My favorite read of the week was the article, “The only metric of success that really matters is the one we ignore.” The whole article is compelling, but this part about Bill Gates really stuck with me:
It is no secret that aging helps with perspective. Bill Gates, reflecting on his work last year, said that as a young man in his 20s, he was consumed with making Microsoft a personal-computing giant. Today, his focus is on other people: “Did I devote enough time to my family? Did I learn enough new things? Did I develop new friendships and deepen old ones? These would have been laughable to me when I was 25, but as I get older, they are much more meaningful.”
This post has power for personal reflection, but the title makes me think of the work that is done in education.

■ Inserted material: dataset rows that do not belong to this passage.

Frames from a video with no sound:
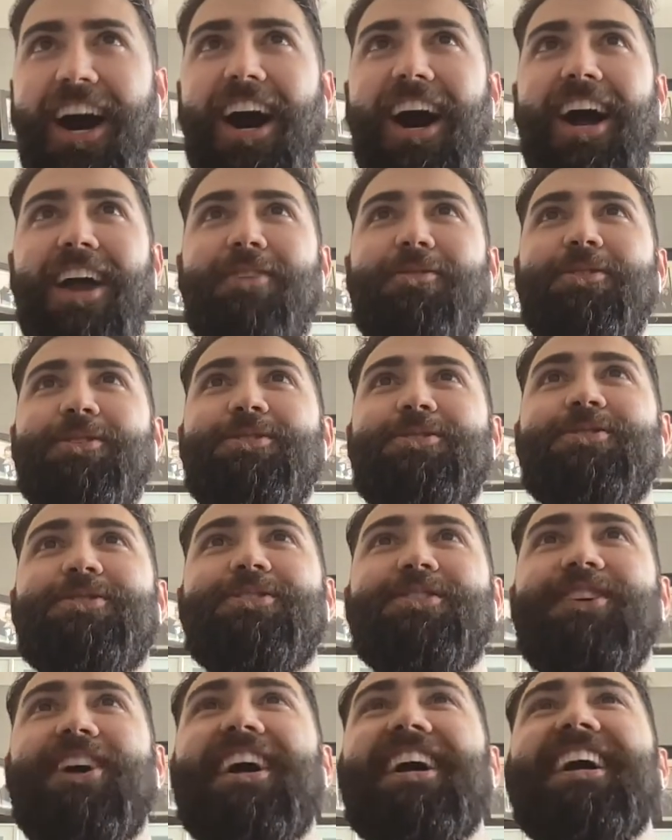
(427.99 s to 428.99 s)
I
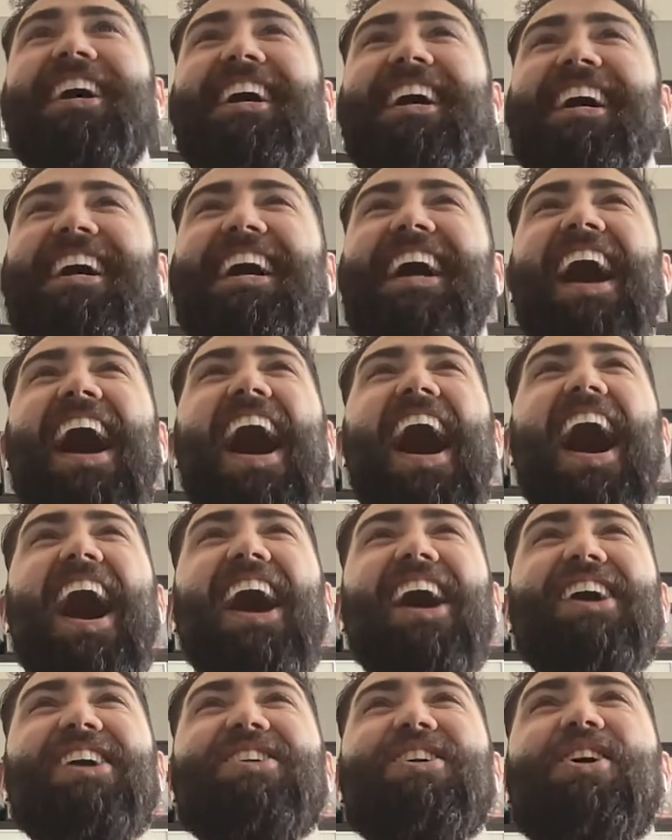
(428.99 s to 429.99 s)
was
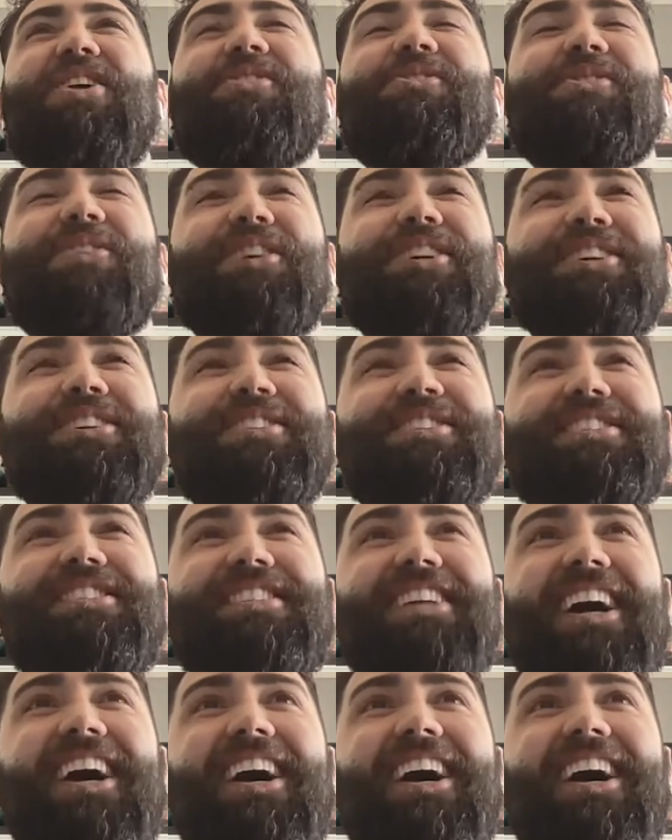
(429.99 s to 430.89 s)
coerced.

Is there a critical metric of success in schools that we tend to ignore?
If I asked you that question, what would your answer be? What would the students you serve say? How is that answer highlighted, so it is not ignored?
Here are three questions I think are really important that will tell you a lot about what is essential in your school or classroom.
Do students feel safe?
Do students feel valued?
Does the school experience open doors for their present and future?
If you can answer the first two positively, the third will be a lot easier. If the first two are not a focus, success in the future is possible but more likely in spite of their school experience, not in direct relation. Even more important, how would your students answer these questions?
PS…I initially did not include the word “present” in the third question, but I reminded myself that sometimes we are so focused on what we are going to do for students in the future we ignore how important “right now” is for our learners.